Translation of "Yakındaki" in English

0.004 sec.

Examples of using "Yakındaki" in a sentence and their english translations:

Yakındaki kapıdan girin.

Enter by the narrow gate.

''Hey, yakındaki otoyola gidelim,

"Hey let's go to the highway close by,

Yakındaki parkta oynamaları söylendi.

They were told to play in the nearby park.

- Sami yakındaki bir otelde bekledi.
- Sami yakındaki bir otelde bekliyordu.

Sami waited at a nearby hotel.

O yakındaki bir kasabada yaşıyordu.

He lived in a town near by.

Ambulansla hemen yakındaki hastaneye kaldırıldı.

He was rushed by ambulance to the nearby hospital.

Tom yakındaki bir hastaneye götürüldü.

Tom has been taken to a nearby hospital.

Karım yakındaki bir barda çalışıyor.

My wife works in a nearby pub.

Tom yakındaki bir bankta oturdu.

Tom sat on a nearby bench.

Tom yakındaki bir kasabada tutuklandı.

Tom was arrested in a nearby town.

Onu yakındaki bir eve taşıdılar.

They carried him to a nearby house.

Tom yakındaki bir hastanede öldü.

- Tom died in a nearby hospital.
- Tom died at a nearby hospital.

Sami yakındaki bir kasabada yaşıyordu.

Sami lived in a nearby town.

Tom yakındaki bir hastanede çalışıyor.

Tom works at a nearby hospital.

Yakındaki akarsulardan su almak için yürürdük.
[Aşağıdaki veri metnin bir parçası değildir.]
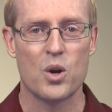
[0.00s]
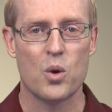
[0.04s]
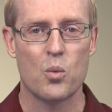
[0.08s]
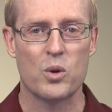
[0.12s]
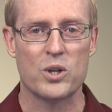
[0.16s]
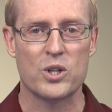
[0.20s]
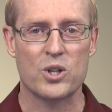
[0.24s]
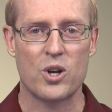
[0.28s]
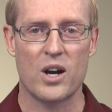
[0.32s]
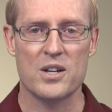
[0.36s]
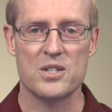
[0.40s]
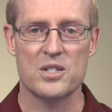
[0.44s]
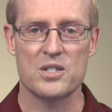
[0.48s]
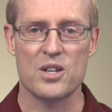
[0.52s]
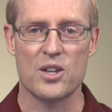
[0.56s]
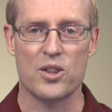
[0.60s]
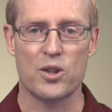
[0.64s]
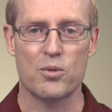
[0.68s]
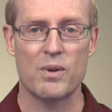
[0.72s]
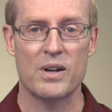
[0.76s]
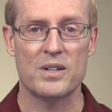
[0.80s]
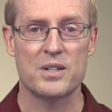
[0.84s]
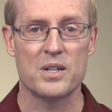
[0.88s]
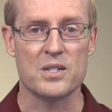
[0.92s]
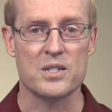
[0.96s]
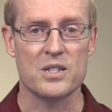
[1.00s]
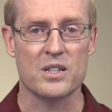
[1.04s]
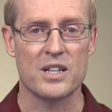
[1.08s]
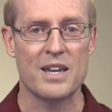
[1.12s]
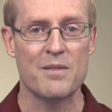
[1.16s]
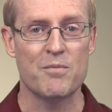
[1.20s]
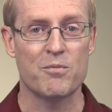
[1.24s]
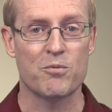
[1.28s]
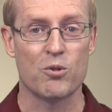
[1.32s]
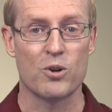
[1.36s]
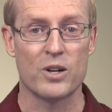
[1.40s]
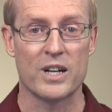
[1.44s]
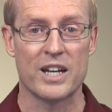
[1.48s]
which causes a thread to
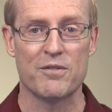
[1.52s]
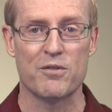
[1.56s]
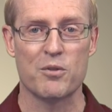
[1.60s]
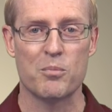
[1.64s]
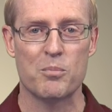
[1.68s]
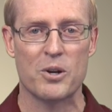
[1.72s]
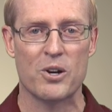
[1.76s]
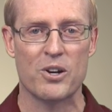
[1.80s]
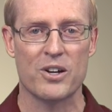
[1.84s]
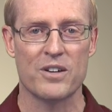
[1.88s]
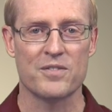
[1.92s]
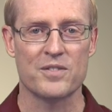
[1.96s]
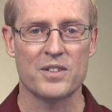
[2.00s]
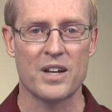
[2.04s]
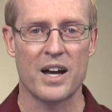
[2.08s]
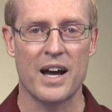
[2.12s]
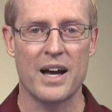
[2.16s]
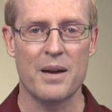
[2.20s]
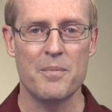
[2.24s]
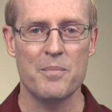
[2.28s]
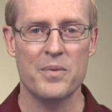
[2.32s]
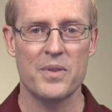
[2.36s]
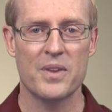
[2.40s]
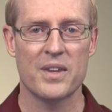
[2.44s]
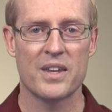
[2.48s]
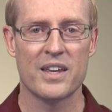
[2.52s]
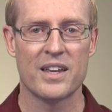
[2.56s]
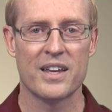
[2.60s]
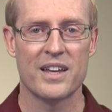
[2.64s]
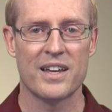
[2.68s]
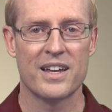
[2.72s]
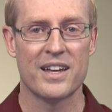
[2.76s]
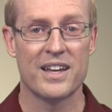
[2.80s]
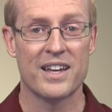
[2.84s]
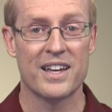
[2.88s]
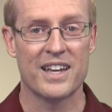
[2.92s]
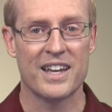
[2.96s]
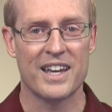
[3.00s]
sleep for a given period of time,
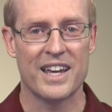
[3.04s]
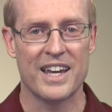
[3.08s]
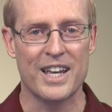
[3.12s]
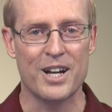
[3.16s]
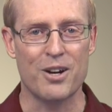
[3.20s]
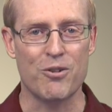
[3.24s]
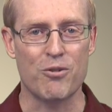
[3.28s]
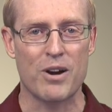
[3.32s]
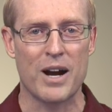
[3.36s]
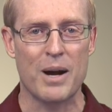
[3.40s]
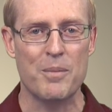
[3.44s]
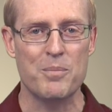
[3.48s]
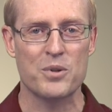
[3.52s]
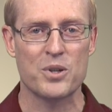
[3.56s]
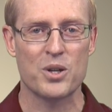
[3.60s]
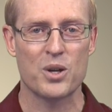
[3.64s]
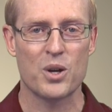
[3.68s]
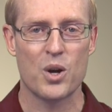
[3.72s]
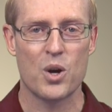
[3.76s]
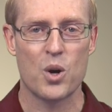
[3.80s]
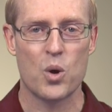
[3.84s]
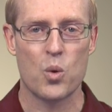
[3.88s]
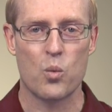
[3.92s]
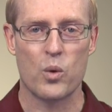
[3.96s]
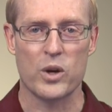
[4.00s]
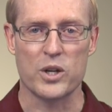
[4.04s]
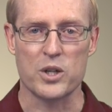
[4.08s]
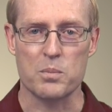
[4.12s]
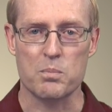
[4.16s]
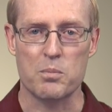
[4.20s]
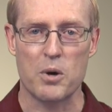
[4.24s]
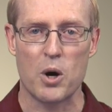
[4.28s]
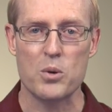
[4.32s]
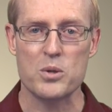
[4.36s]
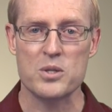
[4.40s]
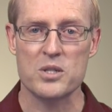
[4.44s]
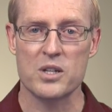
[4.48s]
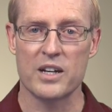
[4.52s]
interrupt, which
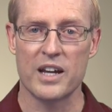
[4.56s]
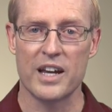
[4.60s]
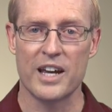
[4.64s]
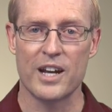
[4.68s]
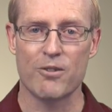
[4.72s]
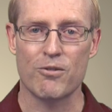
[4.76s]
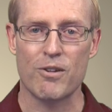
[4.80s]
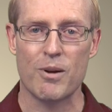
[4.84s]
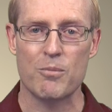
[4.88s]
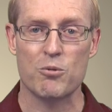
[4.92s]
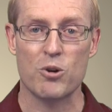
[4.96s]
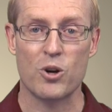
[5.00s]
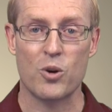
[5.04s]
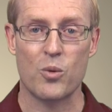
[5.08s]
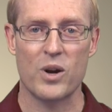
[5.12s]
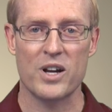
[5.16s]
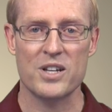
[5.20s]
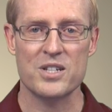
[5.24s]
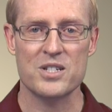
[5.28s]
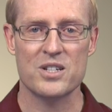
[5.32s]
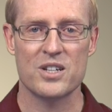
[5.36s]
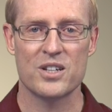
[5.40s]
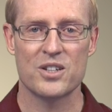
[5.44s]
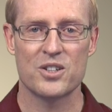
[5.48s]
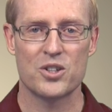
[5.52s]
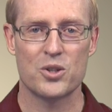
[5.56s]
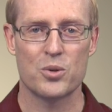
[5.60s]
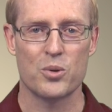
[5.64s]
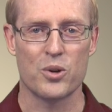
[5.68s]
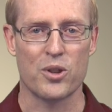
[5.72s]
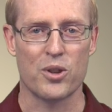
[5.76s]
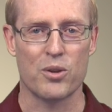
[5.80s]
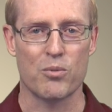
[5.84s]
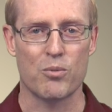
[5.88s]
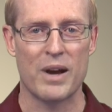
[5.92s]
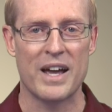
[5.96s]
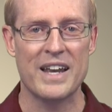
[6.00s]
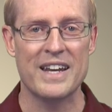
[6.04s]
posts an interrupt request to a
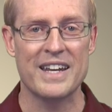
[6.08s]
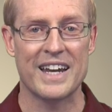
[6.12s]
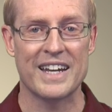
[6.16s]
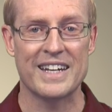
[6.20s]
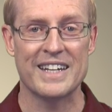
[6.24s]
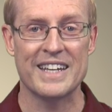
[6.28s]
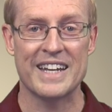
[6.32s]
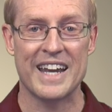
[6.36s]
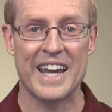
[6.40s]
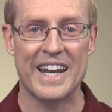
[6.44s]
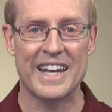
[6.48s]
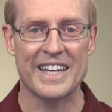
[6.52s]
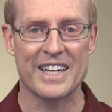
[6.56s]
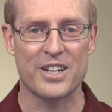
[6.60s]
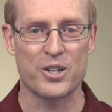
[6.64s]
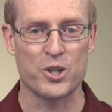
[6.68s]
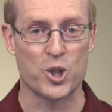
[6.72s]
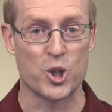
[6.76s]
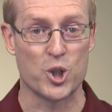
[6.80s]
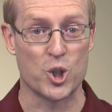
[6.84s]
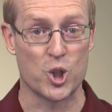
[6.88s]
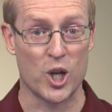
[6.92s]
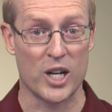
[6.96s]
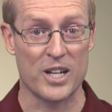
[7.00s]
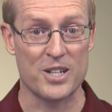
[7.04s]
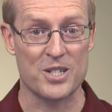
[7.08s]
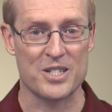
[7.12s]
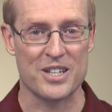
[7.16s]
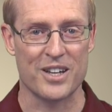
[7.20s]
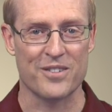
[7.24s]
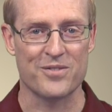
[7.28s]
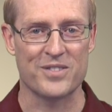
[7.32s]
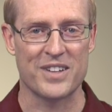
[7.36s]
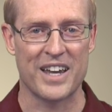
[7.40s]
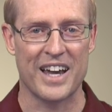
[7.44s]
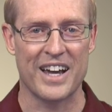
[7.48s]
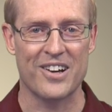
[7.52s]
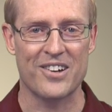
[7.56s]
thread indicating it should shut
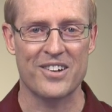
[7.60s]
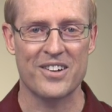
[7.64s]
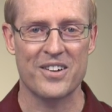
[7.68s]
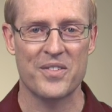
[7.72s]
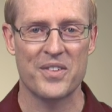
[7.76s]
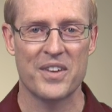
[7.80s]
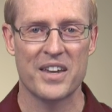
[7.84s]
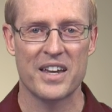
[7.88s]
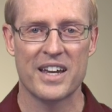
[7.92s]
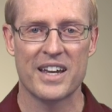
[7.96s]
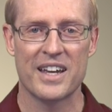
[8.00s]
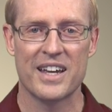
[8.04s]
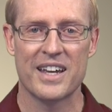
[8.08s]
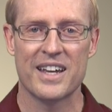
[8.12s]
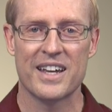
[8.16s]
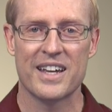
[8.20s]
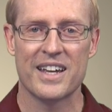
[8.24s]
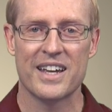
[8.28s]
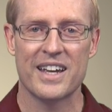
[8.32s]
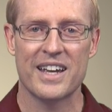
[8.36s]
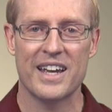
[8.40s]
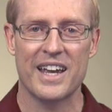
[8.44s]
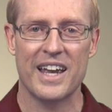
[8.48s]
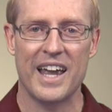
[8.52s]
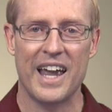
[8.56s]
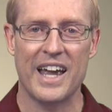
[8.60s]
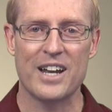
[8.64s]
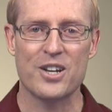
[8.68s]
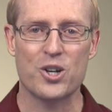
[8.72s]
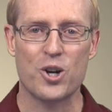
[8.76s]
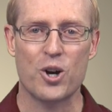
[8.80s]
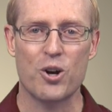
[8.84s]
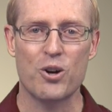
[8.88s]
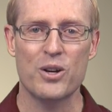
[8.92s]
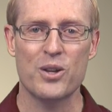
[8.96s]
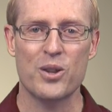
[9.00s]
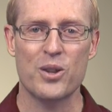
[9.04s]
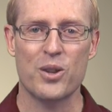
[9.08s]
itself down, and
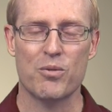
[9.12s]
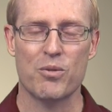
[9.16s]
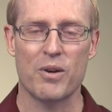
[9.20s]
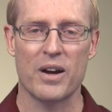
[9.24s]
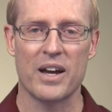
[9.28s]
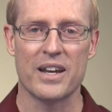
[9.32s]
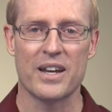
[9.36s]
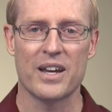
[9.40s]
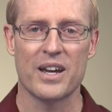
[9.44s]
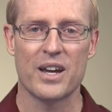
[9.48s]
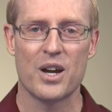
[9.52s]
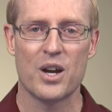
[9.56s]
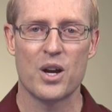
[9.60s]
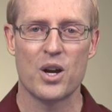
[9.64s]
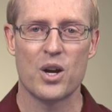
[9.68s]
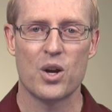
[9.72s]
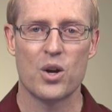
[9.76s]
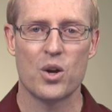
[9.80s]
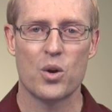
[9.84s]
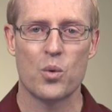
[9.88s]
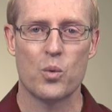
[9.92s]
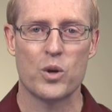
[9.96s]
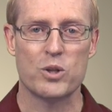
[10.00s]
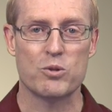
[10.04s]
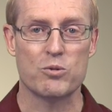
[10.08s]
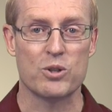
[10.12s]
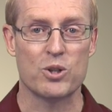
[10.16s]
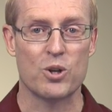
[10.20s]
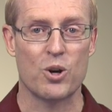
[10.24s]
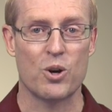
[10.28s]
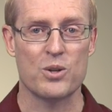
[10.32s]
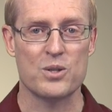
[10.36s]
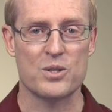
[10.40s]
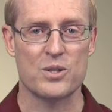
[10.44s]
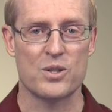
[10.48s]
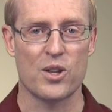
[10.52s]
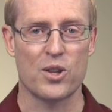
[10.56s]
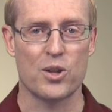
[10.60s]
current thread, which
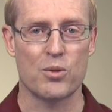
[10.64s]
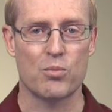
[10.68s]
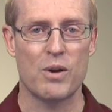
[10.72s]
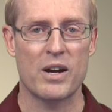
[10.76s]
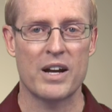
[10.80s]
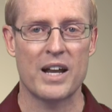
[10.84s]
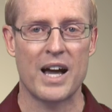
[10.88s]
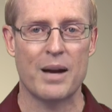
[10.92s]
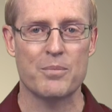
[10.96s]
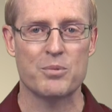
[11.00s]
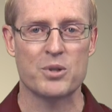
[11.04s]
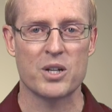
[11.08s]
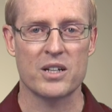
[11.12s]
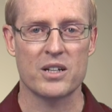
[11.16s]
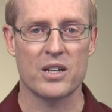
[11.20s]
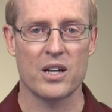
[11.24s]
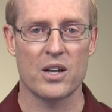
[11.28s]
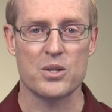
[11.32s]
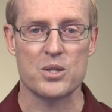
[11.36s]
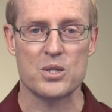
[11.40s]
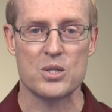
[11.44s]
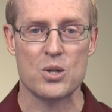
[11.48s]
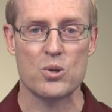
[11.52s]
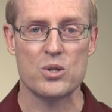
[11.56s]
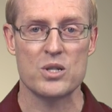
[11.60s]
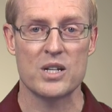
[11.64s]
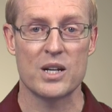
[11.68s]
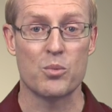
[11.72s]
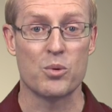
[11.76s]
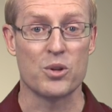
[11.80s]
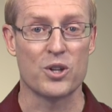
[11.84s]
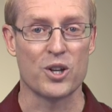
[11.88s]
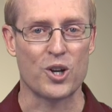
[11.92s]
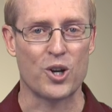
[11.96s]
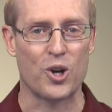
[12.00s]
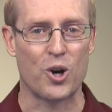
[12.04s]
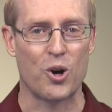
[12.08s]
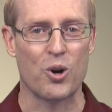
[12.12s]
returns the thread object associated with
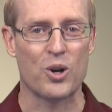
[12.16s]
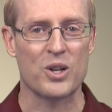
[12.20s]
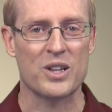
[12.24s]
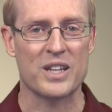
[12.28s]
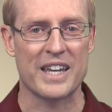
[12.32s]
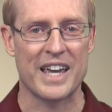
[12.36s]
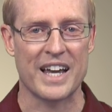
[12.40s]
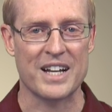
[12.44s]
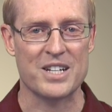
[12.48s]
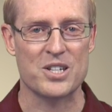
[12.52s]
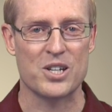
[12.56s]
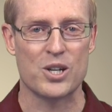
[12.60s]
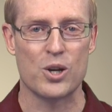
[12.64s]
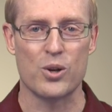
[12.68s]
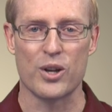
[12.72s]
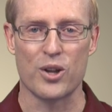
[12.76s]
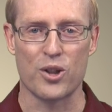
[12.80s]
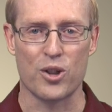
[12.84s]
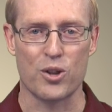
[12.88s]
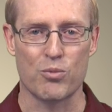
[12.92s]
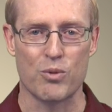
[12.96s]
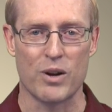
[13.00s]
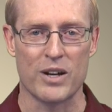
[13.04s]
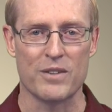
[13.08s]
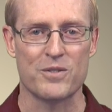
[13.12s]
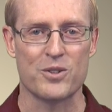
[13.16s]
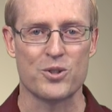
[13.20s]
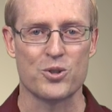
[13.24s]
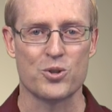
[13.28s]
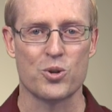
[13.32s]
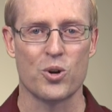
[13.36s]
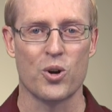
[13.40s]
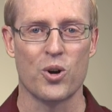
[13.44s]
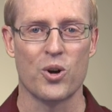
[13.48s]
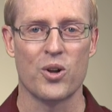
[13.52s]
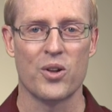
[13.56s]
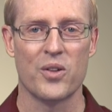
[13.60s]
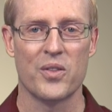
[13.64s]
the currently executing thread of
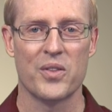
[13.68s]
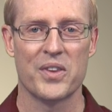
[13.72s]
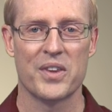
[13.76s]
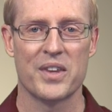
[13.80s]
control.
We trekked to fetch water from the nearby streams.

Fırtına yüzünden yakındaki bir ahıra sığındık.

We took refuge from the storm in a nearby barn.

Yakındaki bir bankada bir hesap açtım.

I opened an account at a nearby bank.

Yakındaki yabancılar uzaktaki aileden daha iyidir.

Strangers close by are better than family far away.

Tom yakındaki bir hastanede tedavi ediliyor.

Tom is being treated at a nearby hospital.

Tom yakındaki bir hastanede tedavi edildi.

Tom was treated at a nearby hospital.

İstasyondan çıktı ve yakındaki telefon kulübesine girdi.

She came out of the station and into a phone box nearby.

Karım yakındaki bir süpermarketten sebze satın alır.

My wife buys vegetables from a supermarket nearby.

Yabancı beni yakındaki bir kafeye davet etti.

The stranger invited me to a nearby café.

Polis yakındaki bir parkta Fadıl'ı tespit etti.

Police spotted Fadil in a nearby park.

Babam yakındaki nehirde sık sık balık tutmaya gider.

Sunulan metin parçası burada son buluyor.